Vendredi 24 mars

“Monsieur, la CPE elle nous a dit de venir vous voir et de nous excuser.”

D’énormes larmes roulent dans les yeux des deux sixièmes qui sont venus m’interrompre dans ma consommation quotidienne de Ricoré à la récréation (arrêtez de rigoler, je tente de diminuer le café… J’ai dit arrêtez de rigoler !)

“Allons bon. Que se passe-t-il ?
– On… On s’est… hic… on s’est enfermées dans les toilettes.
– Ah ?
– Et… Et on a renversé du savon par terre et on l’a étalééééééé.”

Grandes eaux. Et là, j’ai approximativement quatre secondes pour savoir comment réagir devant ces deux gamines dont je suis le professeur principal. Et je n’ai pas la moindre idée de la réaction à adopter devant cette affaire de salon étalé par terre par pure malveillance.
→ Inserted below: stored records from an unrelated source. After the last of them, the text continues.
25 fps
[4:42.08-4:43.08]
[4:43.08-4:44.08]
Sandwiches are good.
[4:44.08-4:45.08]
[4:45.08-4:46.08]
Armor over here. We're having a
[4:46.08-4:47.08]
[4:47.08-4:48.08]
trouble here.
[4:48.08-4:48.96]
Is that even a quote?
Je bafouille un truc absolument nul sur le fait d’agir sur un coup de tête, qu’il faut tenter de se tirer vers le haut, pas vers le bas, mais qu’elles apprennent ce que ça veut dire d’assumer ses erreurs et que ça s’est bien. Je me consume de honte devant l’inanité de la réplique.
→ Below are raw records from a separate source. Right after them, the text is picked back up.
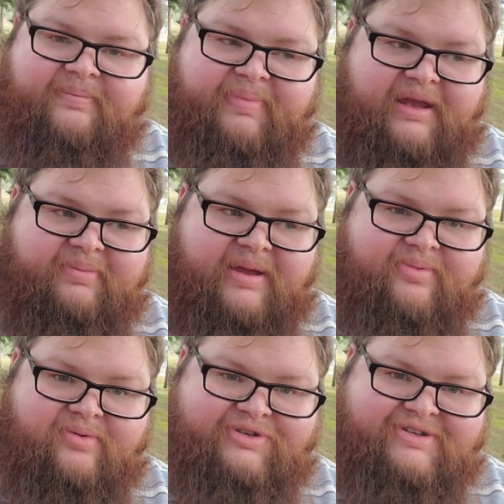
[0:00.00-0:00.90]
beat
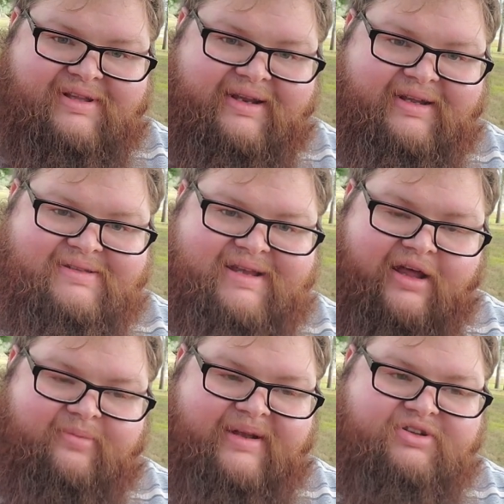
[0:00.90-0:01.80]
people with just Lightning
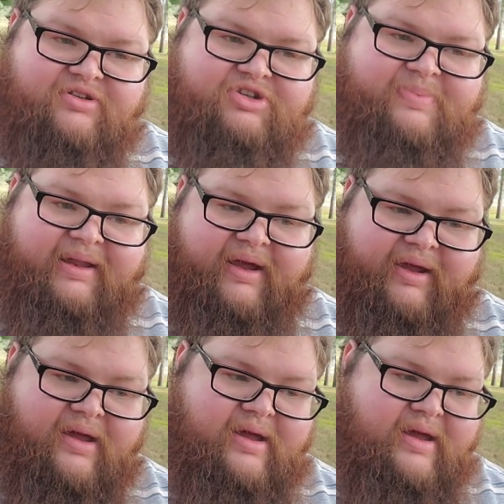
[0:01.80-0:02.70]
Skelemental just by
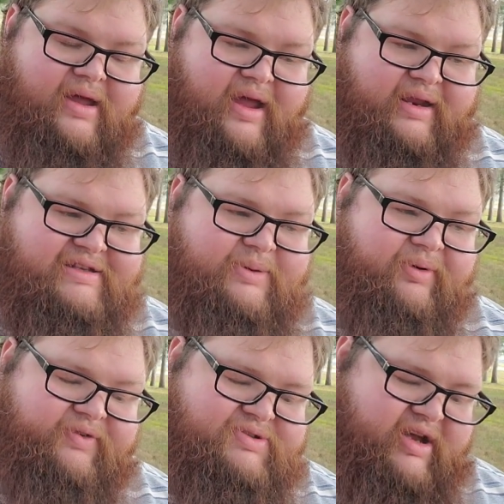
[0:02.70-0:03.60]
hitting
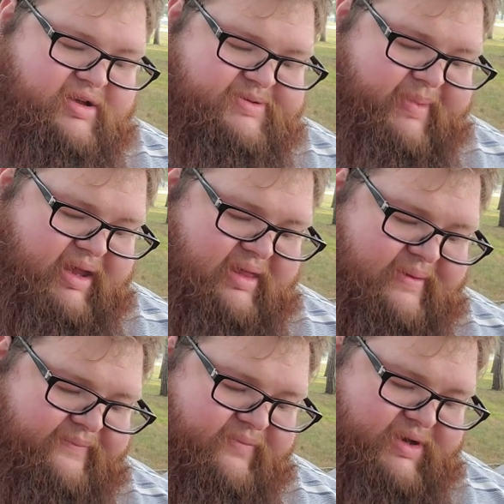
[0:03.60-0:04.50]
someone for 6, making
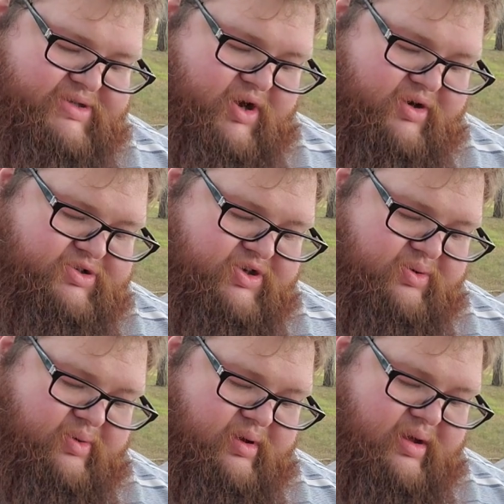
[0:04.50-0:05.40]
them discard
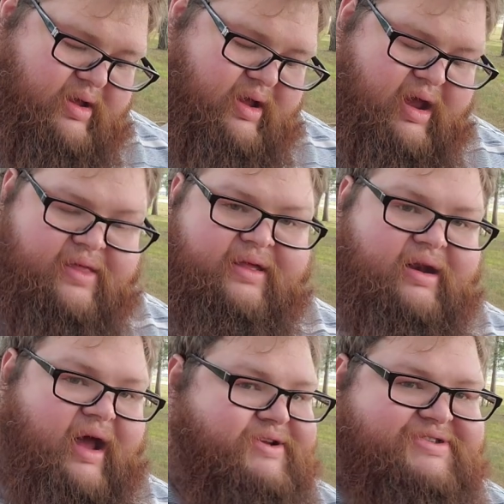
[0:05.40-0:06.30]
2, and then
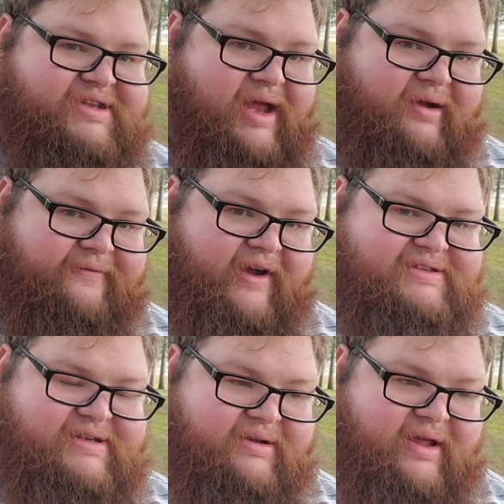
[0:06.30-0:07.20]
I just
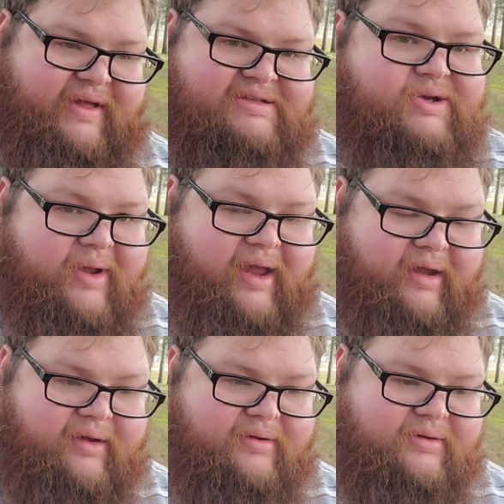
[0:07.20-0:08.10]
sacrifice it. And that's
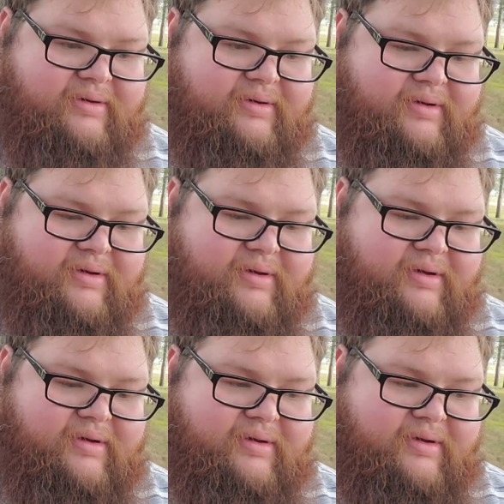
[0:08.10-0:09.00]
okay,
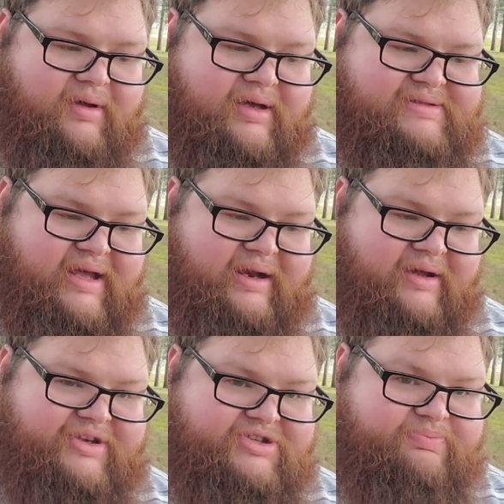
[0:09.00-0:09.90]
because then
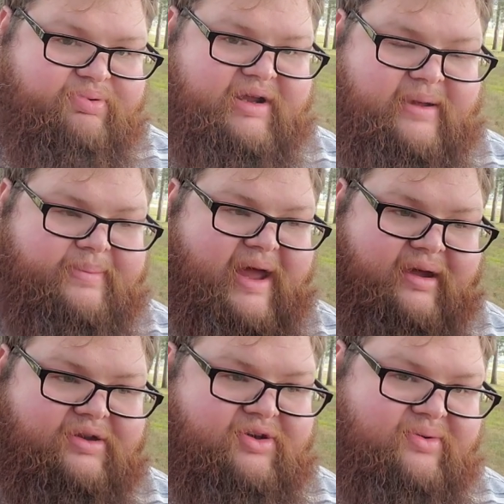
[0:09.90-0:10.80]
I just bring it
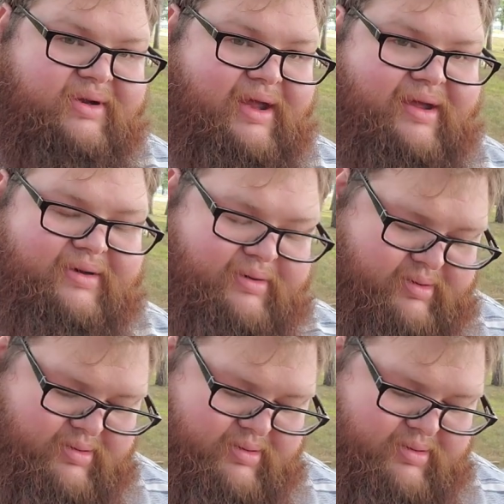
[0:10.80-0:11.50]
back and do it again.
Des situations comme ça, il y en a dix par jours quand on est prof. On ne gère pas que du sublime ou de l’effroyable. Parfois, de l’incongru. Des scènes improbables dont il nous manque les tenants et les aboutissants, voir même une partie essentielle. Des scènes peut-être anodines, peut-être essentielles sur lesquelles il faut réagir au quart de tour. Une vraie descente de piste noire.